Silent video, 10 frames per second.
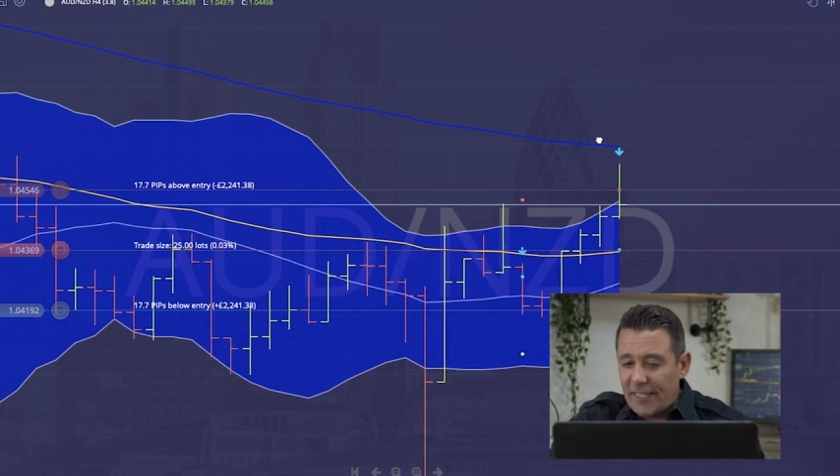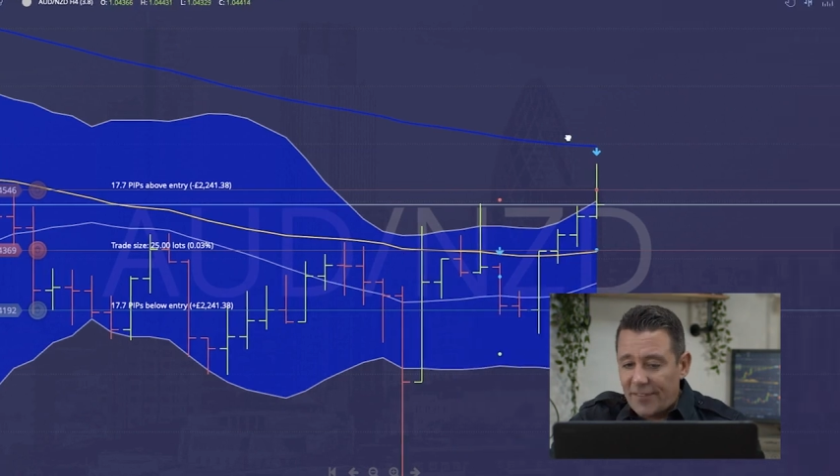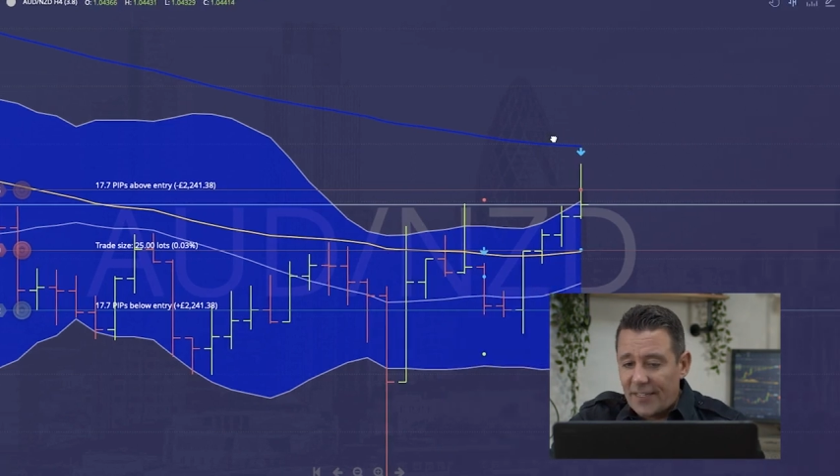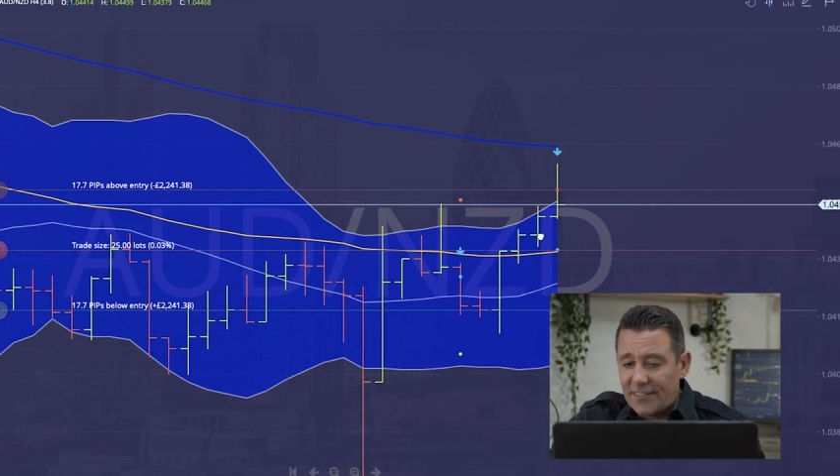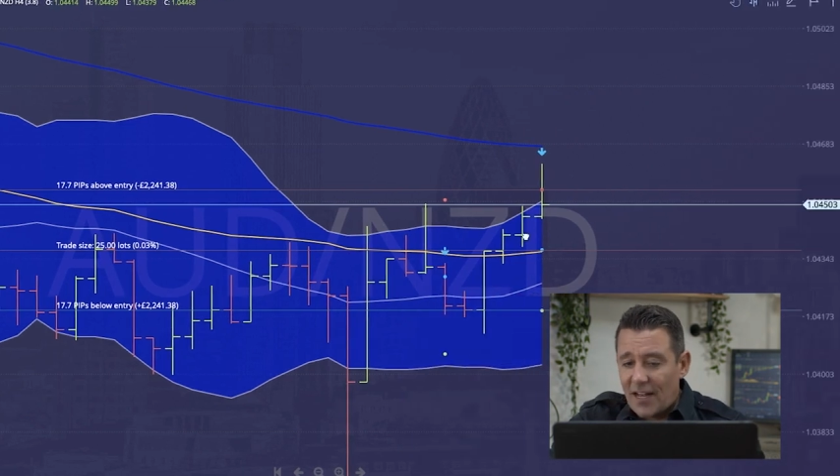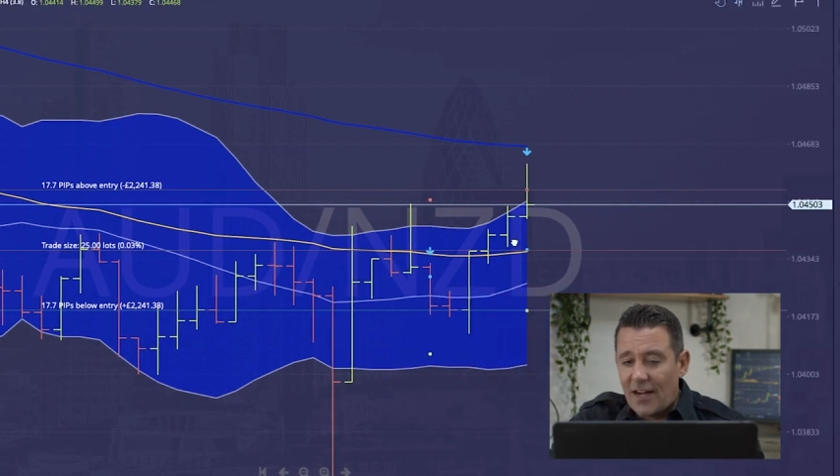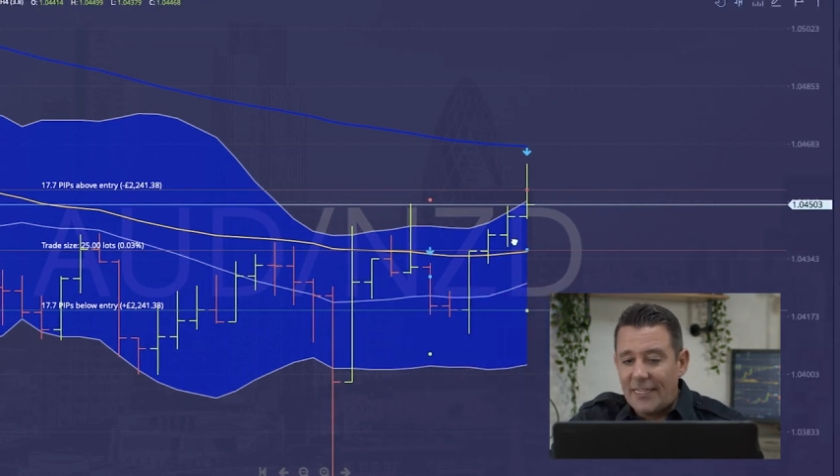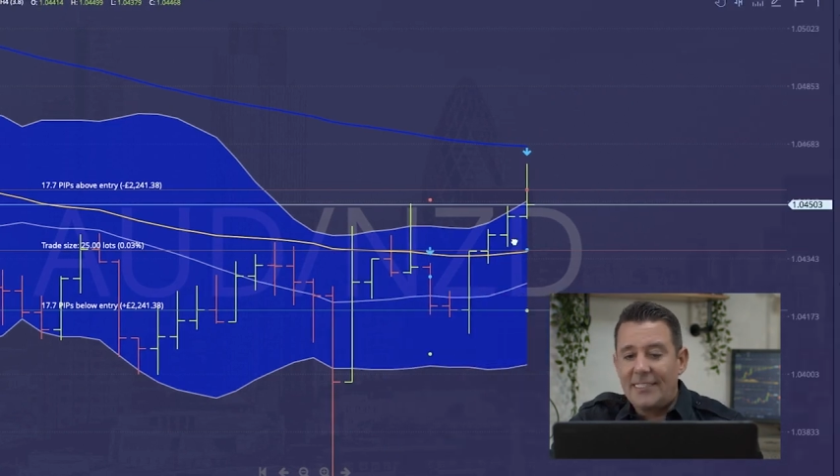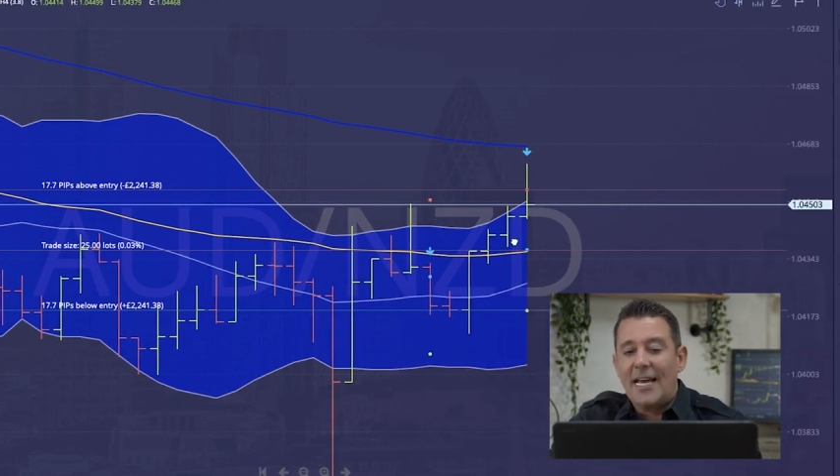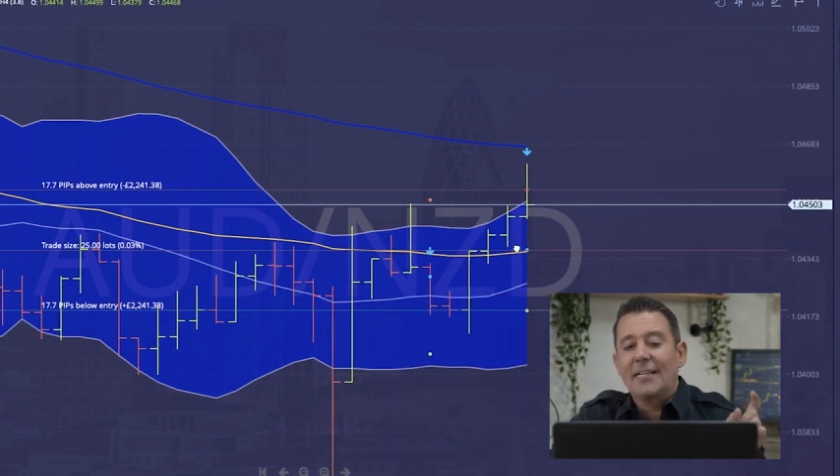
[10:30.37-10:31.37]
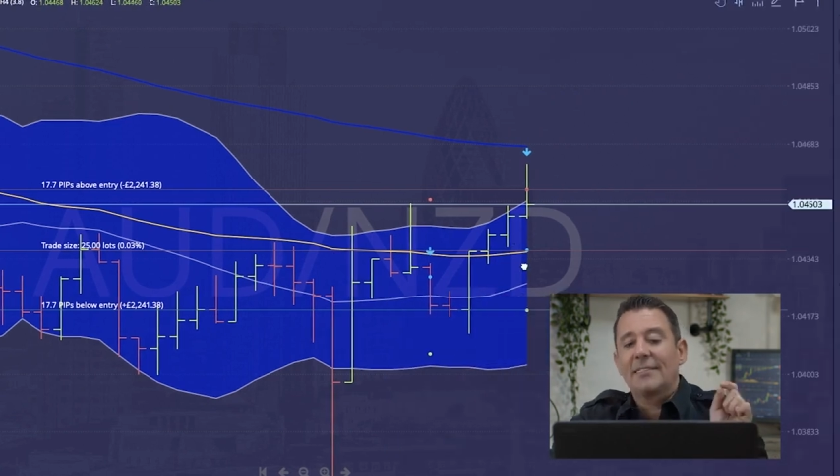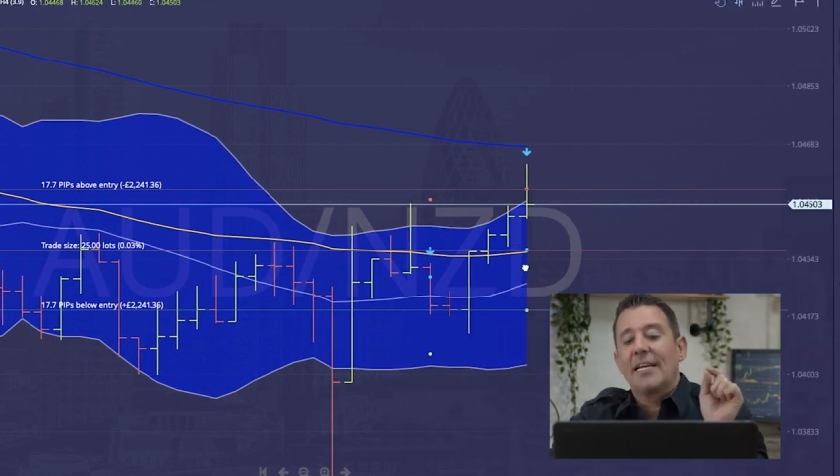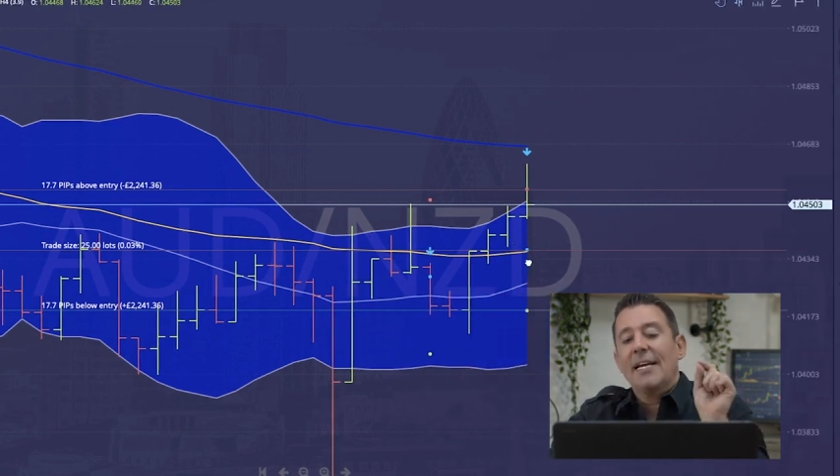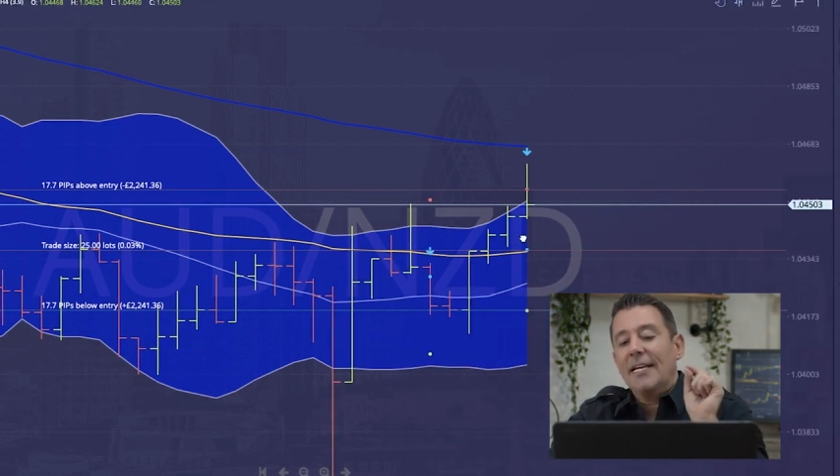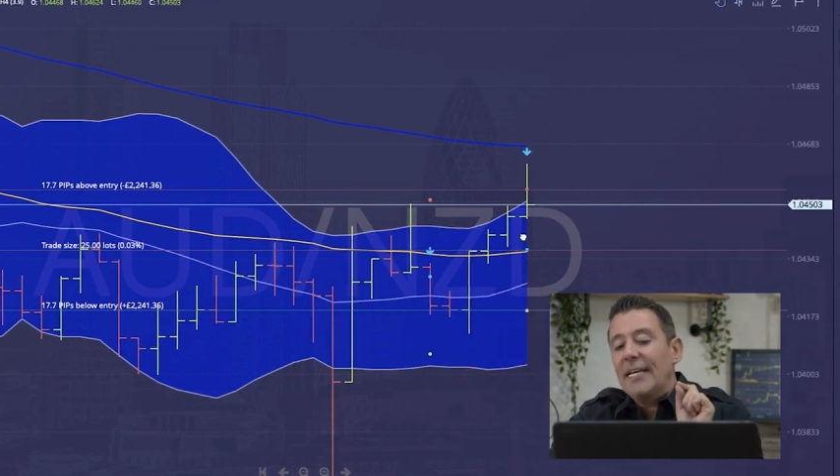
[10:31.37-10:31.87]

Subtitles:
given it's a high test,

§ **Requirement**
Since the pictures don't belong in the copy, copy only the rest of the entries above exactly.

§ **Result for this task**
Silent video, 10 frames per second.
[10:30.37-10:31.37]
[10:31.37-10:31.87]

Subtitles:
given it's a high test,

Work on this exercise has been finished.